Years later, James is working in a diner when he meets Sally, a nightclub singer. James enlists in the army when America enters World War II, and at the end of the war he re-meets Sally who is now a waitress in his old diner. They become a couple, and James a stepfather to Sissy, but Sally cheats on him with a man from the nightclub, and ends up leaving James when he decides to resume work on his visionary project.
Over the next 15 years, living by himself, James works on the Throne project, using gold and silver foil from discarded cigarette packs, scraps of cardboard, and other cast-off items found in various trash bins. Regular visions of his father offer both encouragement and counsel. James develops cancer.
He meets Ethiopia, a mentally ill homeless woman, who shows up at his workshop to sell him some second-hand plates so she can get a room, which James buys just to be rid of her. She returns a few weeks later, ranting that she’s being pursued by demons but that they’re afraid of James’ place. James returns one of the plates, which he’s ornamented with gold and silver foil, telling her it’s sanctified, and this calms her hallucinations.
James and Ethiopia develop a friendship, which, together with the inspiration provided by the Throne project, has a healing effect on her.
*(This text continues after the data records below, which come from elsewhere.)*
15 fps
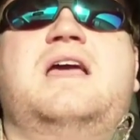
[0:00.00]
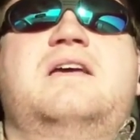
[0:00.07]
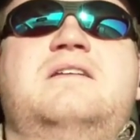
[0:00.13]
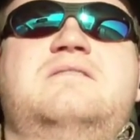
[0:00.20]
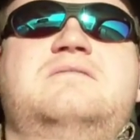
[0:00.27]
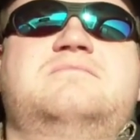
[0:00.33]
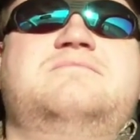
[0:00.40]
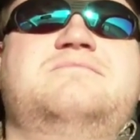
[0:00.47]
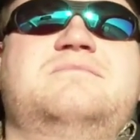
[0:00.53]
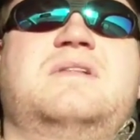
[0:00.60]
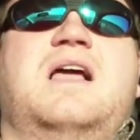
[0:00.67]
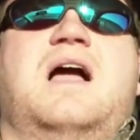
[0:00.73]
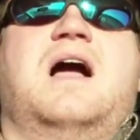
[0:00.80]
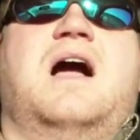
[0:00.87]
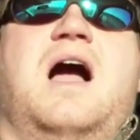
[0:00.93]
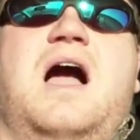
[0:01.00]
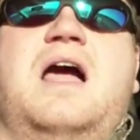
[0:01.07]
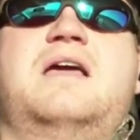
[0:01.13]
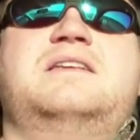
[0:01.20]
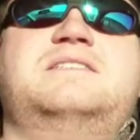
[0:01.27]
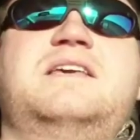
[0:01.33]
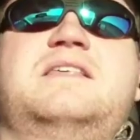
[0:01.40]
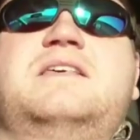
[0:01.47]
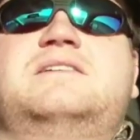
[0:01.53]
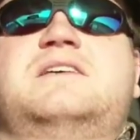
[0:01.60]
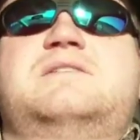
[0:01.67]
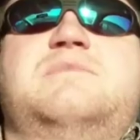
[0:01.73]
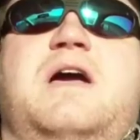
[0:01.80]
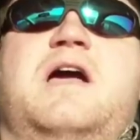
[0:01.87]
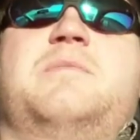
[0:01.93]
I see
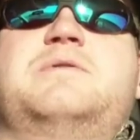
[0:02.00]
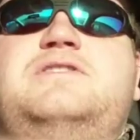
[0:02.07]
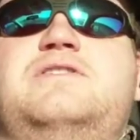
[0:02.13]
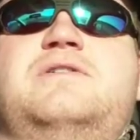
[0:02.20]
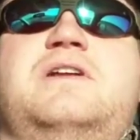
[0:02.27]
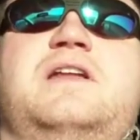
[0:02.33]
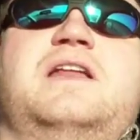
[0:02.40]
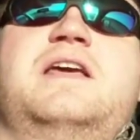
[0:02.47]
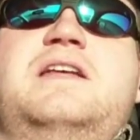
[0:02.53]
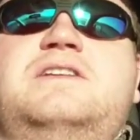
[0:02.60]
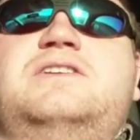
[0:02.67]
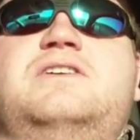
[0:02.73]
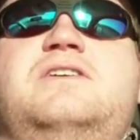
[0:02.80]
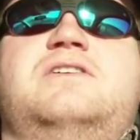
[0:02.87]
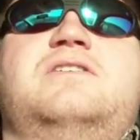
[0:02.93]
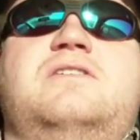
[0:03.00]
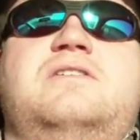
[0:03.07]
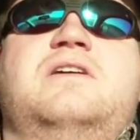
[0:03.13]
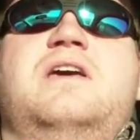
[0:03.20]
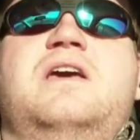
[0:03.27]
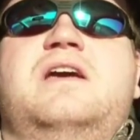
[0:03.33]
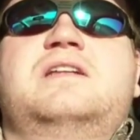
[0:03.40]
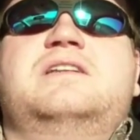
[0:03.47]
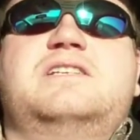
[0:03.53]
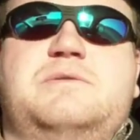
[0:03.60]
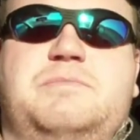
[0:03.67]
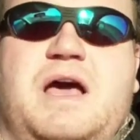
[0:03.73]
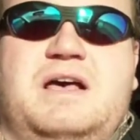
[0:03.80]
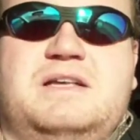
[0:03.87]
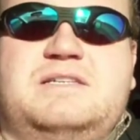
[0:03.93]
this as my opportunity to
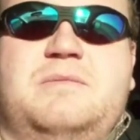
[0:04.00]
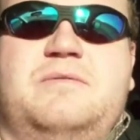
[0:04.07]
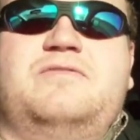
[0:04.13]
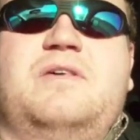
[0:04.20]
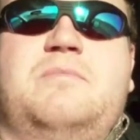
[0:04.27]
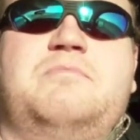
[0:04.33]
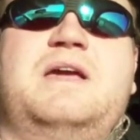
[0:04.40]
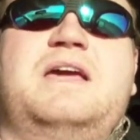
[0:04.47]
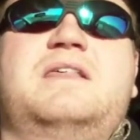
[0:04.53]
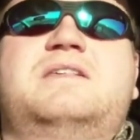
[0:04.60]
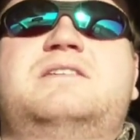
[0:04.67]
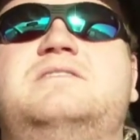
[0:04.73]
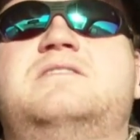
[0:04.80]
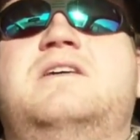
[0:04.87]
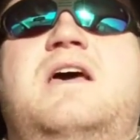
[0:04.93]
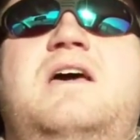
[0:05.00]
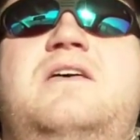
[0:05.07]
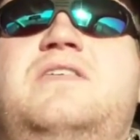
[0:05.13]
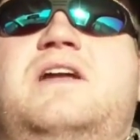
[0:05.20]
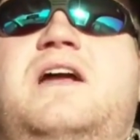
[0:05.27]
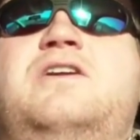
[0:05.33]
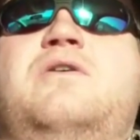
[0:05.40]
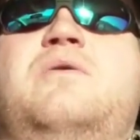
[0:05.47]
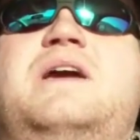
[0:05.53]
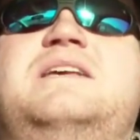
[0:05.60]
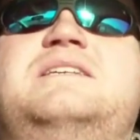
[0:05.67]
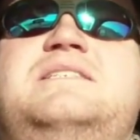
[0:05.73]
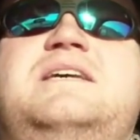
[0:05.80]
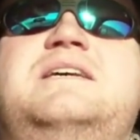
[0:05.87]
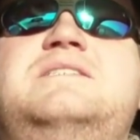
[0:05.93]
dispel some of the myths that I know
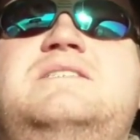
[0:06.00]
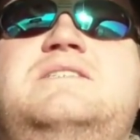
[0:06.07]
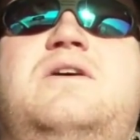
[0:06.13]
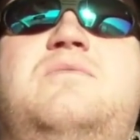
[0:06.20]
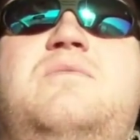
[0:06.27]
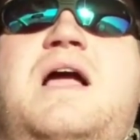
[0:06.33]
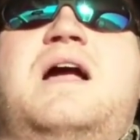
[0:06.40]
exist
At James’ urging, she begins to reconnect with her husband and little girl whom she hasn’t seen since the onset of her mental illness five years before. James is happy for her, but angry at God because of his cancer, and because he’s never reconnected with Sissy.
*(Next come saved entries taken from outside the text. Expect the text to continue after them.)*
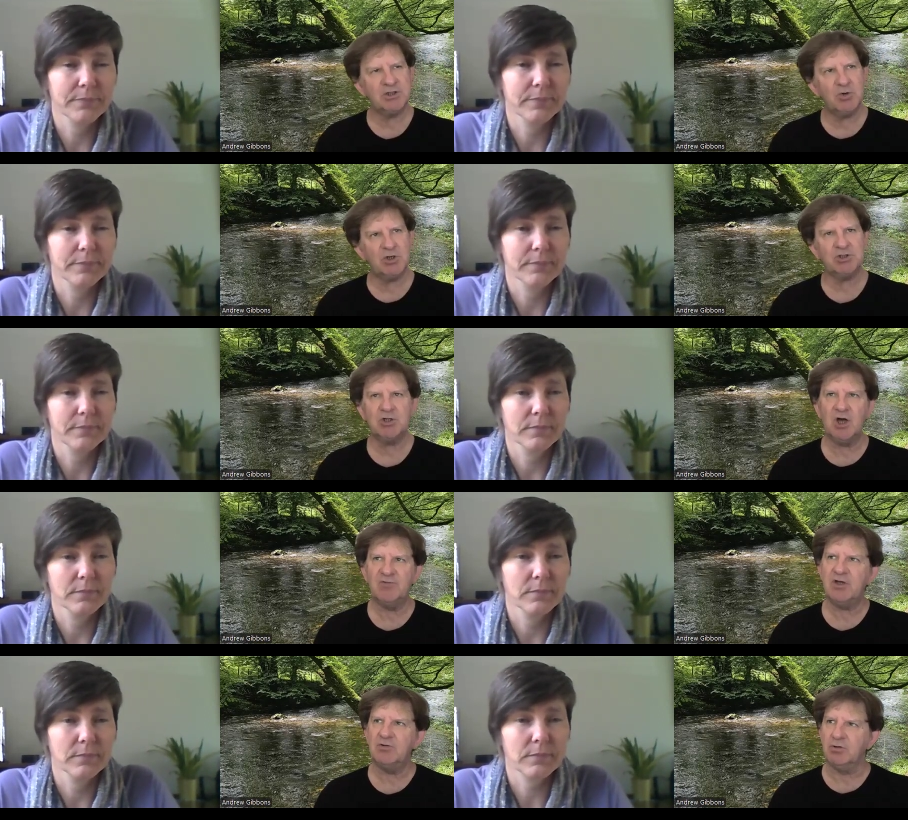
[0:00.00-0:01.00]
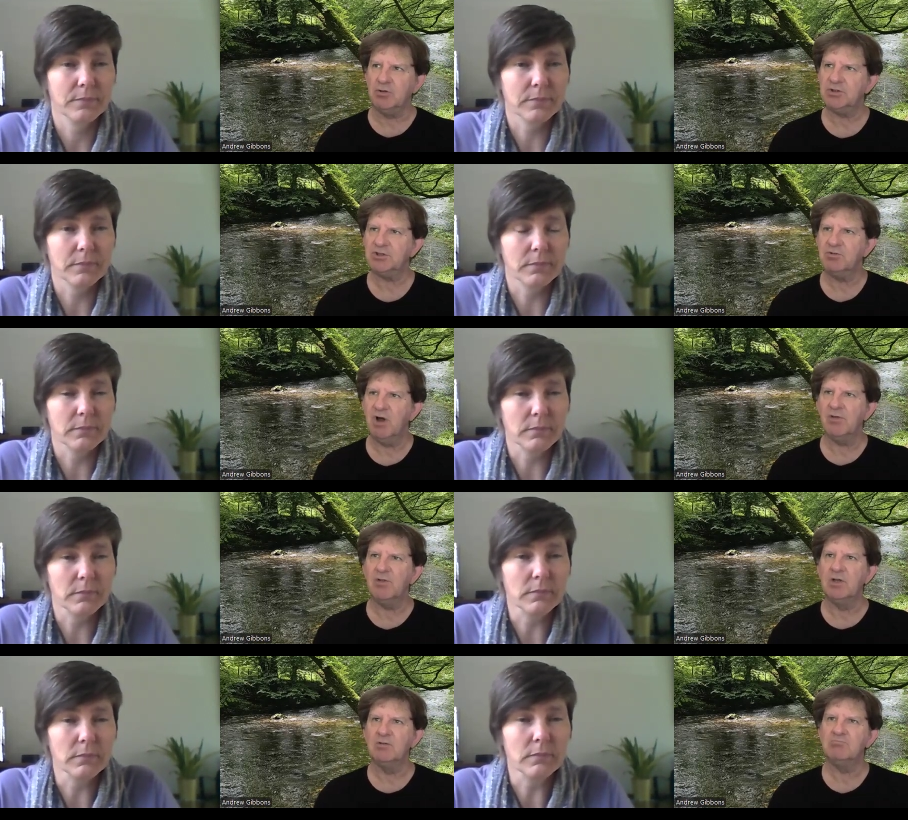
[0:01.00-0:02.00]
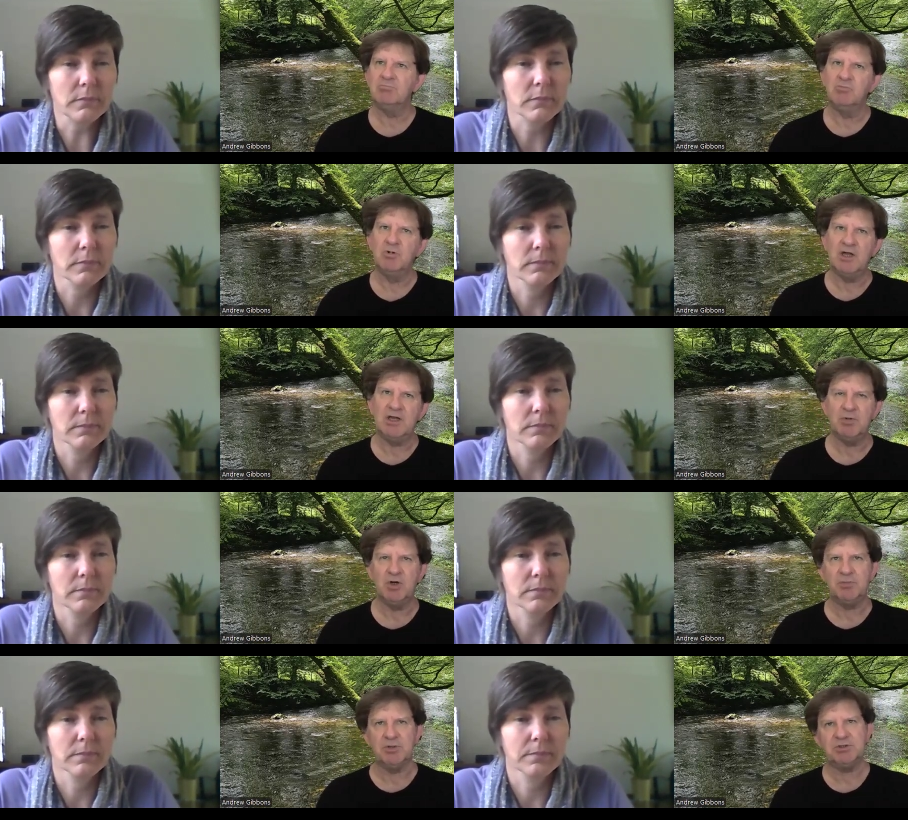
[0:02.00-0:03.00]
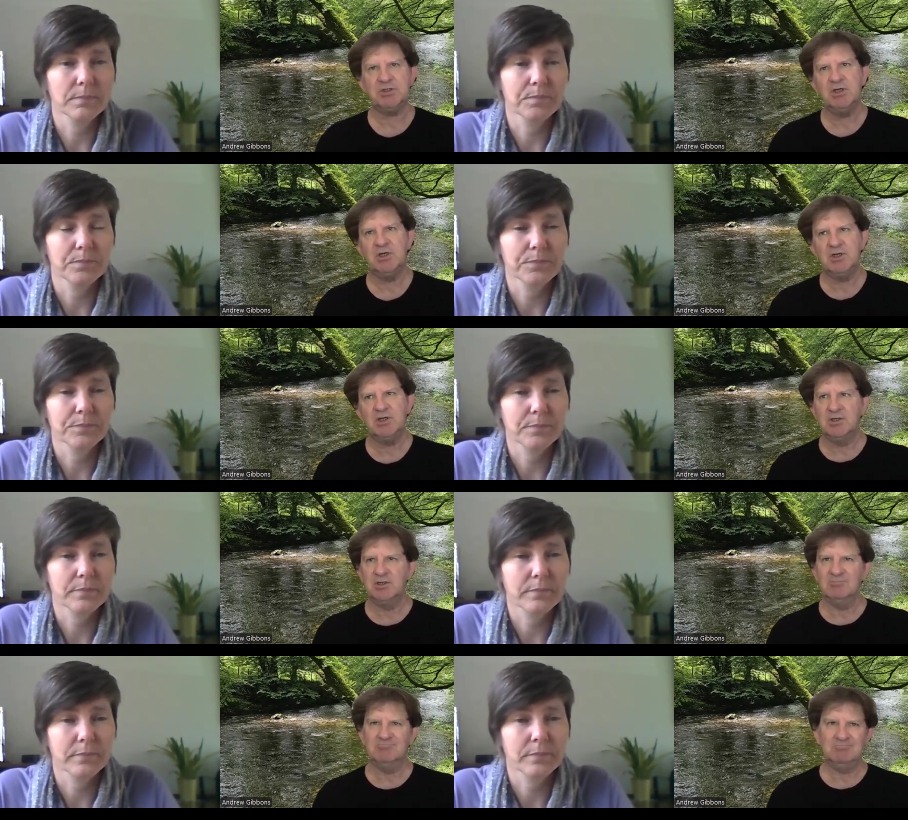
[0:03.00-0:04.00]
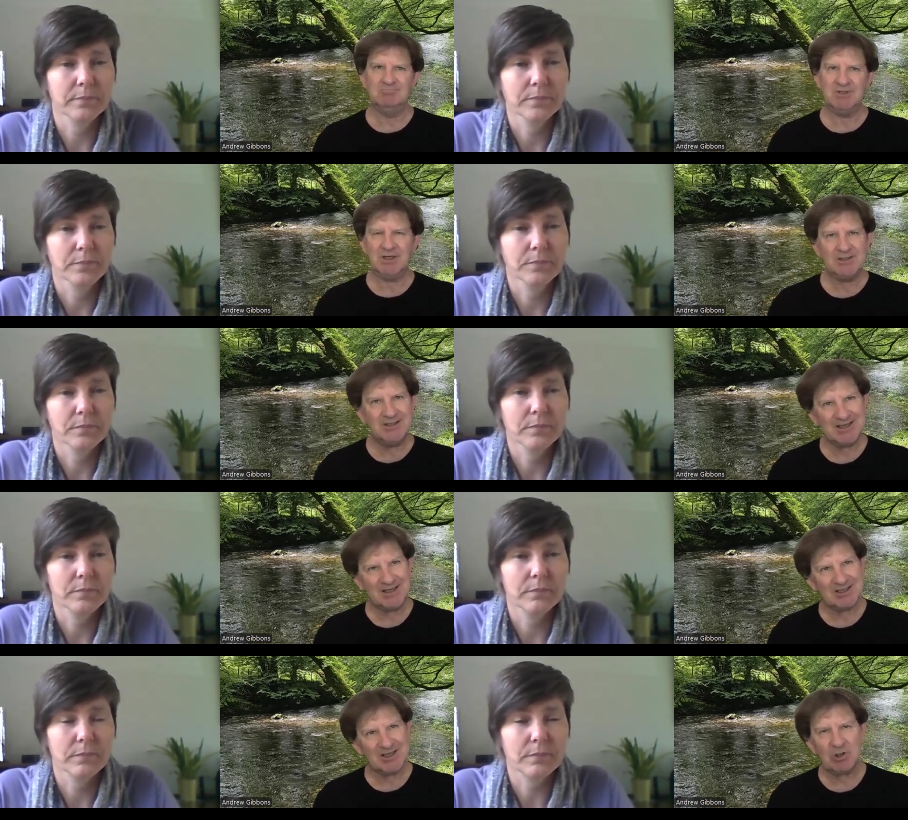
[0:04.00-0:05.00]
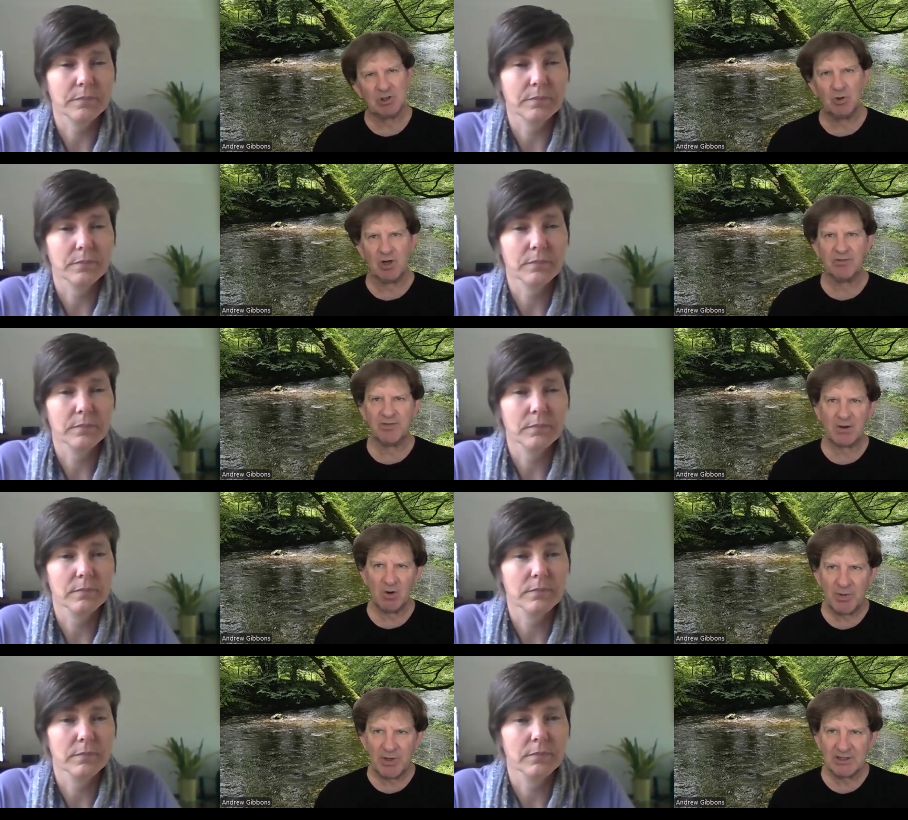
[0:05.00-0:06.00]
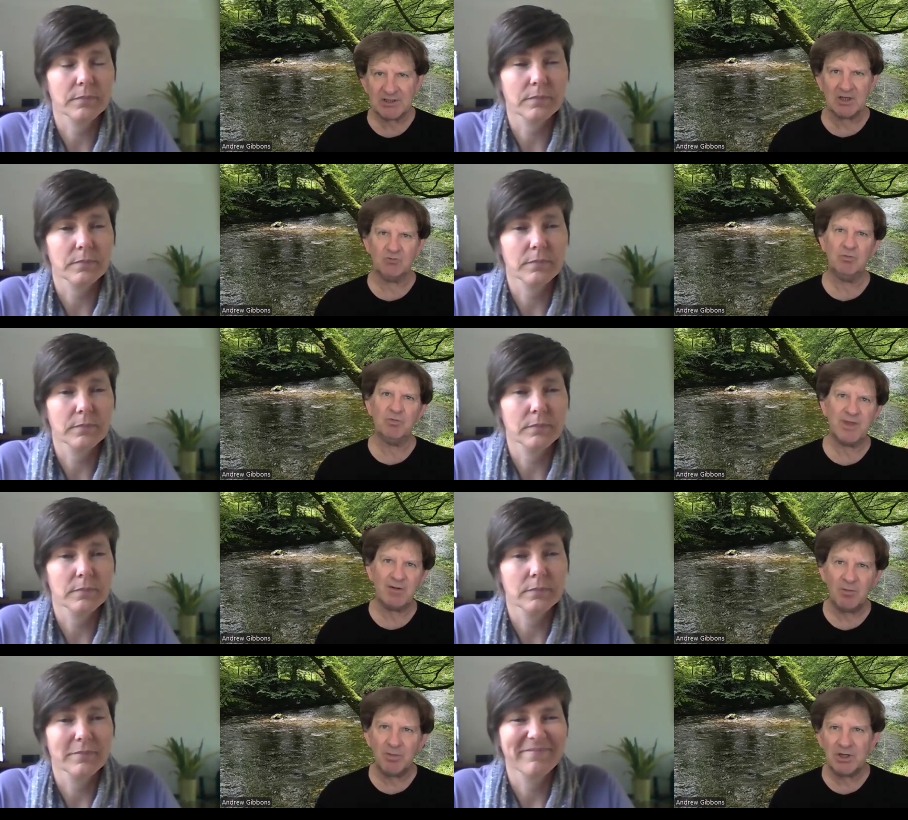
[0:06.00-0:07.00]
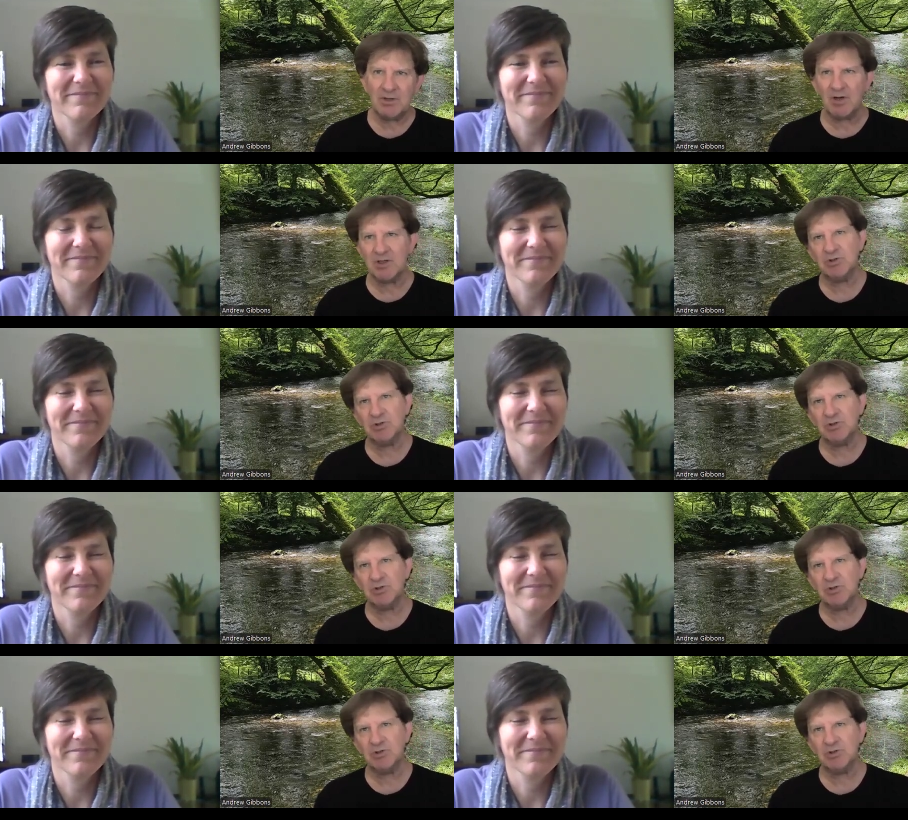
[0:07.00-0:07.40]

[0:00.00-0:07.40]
Speaker 1: this question out of ignorance rather than with any purpose. Does it sound at all like therapy? Is it group therapy?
James goes to see Nate from the diner, who has an old letter from Sissy. It says that Sally went to jail for stabbing a man in an argument over money, and that Sissy misses him and wants him to find her. Now it’s too late.
He returns to his shop, raging at God and arguing with his father. His father says that Ethiopia will kill herself if James stops helping her, and James says he doesn’t care. But after a vision, he returns to his work and to Ethiopia.
Ethiopia becomes saner even as James becomes more sick from his cancer until one summer day, she suddenly recovers repressed memories of the arson fire that killed her parents when she was a child. Though these memories are painful, they consolidate her healing.
The Throne project is complete. Ethiopia becomes well enough to sing a solo in church for the first time since her illness began. Then she’ll return to her family to stay. James tells her he’ll be there to hear her. He has a final, serene conversation in his workshop with his father’s apparition, then dies peacefully in his arms.